A damning report has revealed the government has no real plan to tackle homelessness, despite huge hikes in the number of people sleeping rough.
The National Audit Office says the Conservatives ‘light touch’ approach to solving the problem has failed and there are no proposals to properly assess the impact of welfare cuts on people losing their homes.
Since 2010, the number of people living on the streets has more than doubled and the number of households living in temporary accommodation has risen by more than half.
The spending watchdog said it was “difficult to understand” why the Department for Communities and Local Government had persisted with its current approach to homelessness “in the face of such a visibly growing problem”.
Its report also revealed:
- Homelessness in England in each of its various forms has increased in recent years.
- The affordability of tenancies is likely to have contributed to the increase in homelessness.
- The government has not fully assessed the impact of its welfare reforms on homelessness.
- The Department does not have a published cross-government strategy to prevent and tackle homelessness.
Labour’s shadow housing minister John Healey said the Tories would be remembered for their poor performance on the issue and that the report should “shame” ministers.
He added: “When this government fails, rising homelessness will be on its political tombstone.
“The increase in homelessness since 2010 is visible in almost every town and city in the country but today’s report shows ministers haven’t even bothered to draw up a proper plan to deal with it.”
According to homelessness charity Crisis, which says the government must assess the full impact of its welfare reforms, 67% of local councils in England reported that the 2010 -2015 benefit cuts had impacted on the level of homelessness in their area.
“The National Audit Office fully acknowledges what we already knew, that homelessness has got drastically worse since 2010-11,” said Matt Downie, director of policy and external affairs.

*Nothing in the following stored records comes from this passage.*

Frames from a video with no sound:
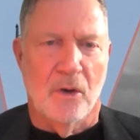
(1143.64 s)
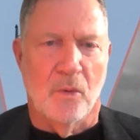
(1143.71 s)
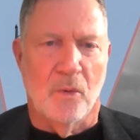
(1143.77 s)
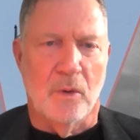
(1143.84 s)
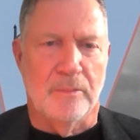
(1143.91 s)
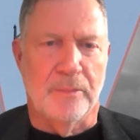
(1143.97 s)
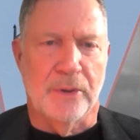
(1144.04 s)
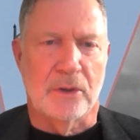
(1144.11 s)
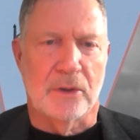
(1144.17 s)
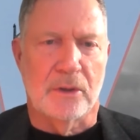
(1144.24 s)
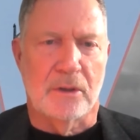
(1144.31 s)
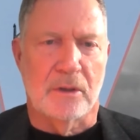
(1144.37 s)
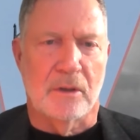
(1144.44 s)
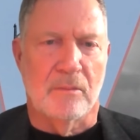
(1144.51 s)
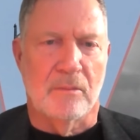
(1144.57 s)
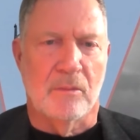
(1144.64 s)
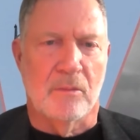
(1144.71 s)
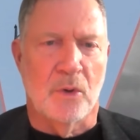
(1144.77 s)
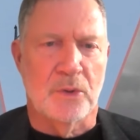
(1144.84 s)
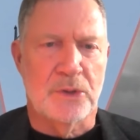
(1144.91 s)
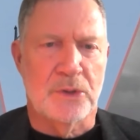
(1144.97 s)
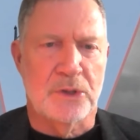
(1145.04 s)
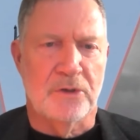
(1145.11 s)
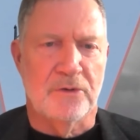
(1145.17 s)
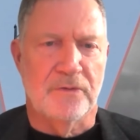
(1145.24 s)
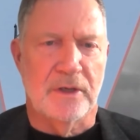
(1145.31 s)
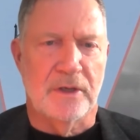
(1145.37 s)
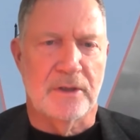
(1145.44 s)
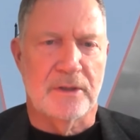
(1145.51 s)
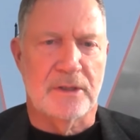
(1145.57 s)
will put most
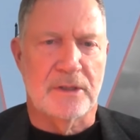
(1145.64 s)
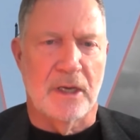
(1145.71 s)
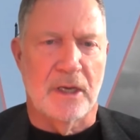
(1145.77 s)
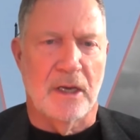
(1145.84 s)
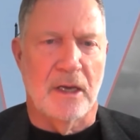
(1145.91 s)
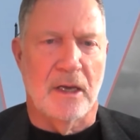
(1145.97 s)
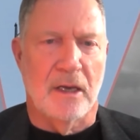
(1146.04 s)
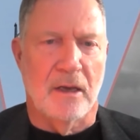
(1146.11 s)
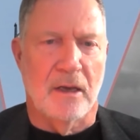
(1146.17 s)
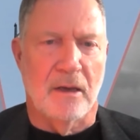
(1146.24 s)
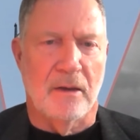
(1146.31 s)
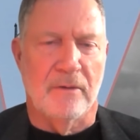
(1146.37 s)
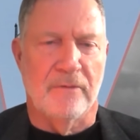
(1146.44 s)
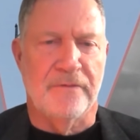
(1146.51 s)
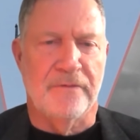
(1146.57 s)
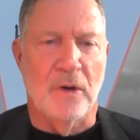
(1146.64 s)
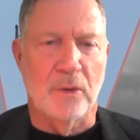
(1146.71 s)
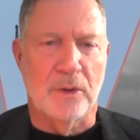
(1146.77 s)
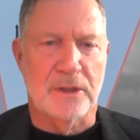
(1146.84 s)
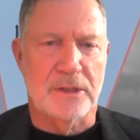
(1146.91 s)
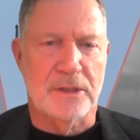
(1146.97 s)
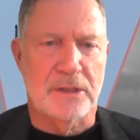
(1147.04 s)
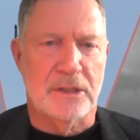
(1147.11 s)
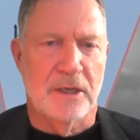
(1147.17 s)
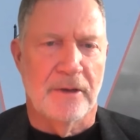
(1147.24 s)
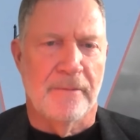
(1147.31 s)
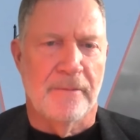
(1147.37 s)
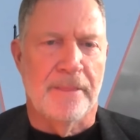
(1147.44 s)
of its focus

“It demonstrates that while some parts of government are actively driving the problem, other parts are left to pick up the pieces, causing misery for thousands more people, as they slip into homelessness.”
He said it was down in part to the government’s decision to reform Local Housing Allowance, making housing more unaffordable for those in greatest need and more money being spent on placing struggling families in temporary accommodation - driving up already huge costs to councils.
In 2015-16 local authorities spent more than £1.1 billion on homelessness. More than three-quarters of this – £845 million – was spent on temporary accommodation.
“While a lack of cross-government strategy has undoubtedly fuelled the rise in homelessness, the forthcoming Homelessness Reduction Taskforce should help to ensure this issue is addressed,” Downie added.
“But this taskforce must strive to ensure that no part of government is causing problems while other departments are working hard to resolve the situation at hand. Working together is now the only way we will move forward to end homelessness once and for all.”
Lib Dem DCLG spokesman Wera Hobhouse sais the report should serve as a wake-up call to ministers to take action on building more affordable homes.
“This is a damning indictment of the Government’s approach to tackling homelessness,” she added.
“The £1bn cost of homelessness is equivalent to building 30,000 new affordable homes a year. Ministers must address the causes of homelessness and not just the symptoms.”
The Green Party said Theresa May’s government was “wilfully neglecting homeless people” and called for action to be taken on introducing rent controls, scrapping Right To Buy and building more social housing.
The government announced in June that it would give councils an extra £48 million in funding to help them deliver “new and expanded services” to prevent homelessness.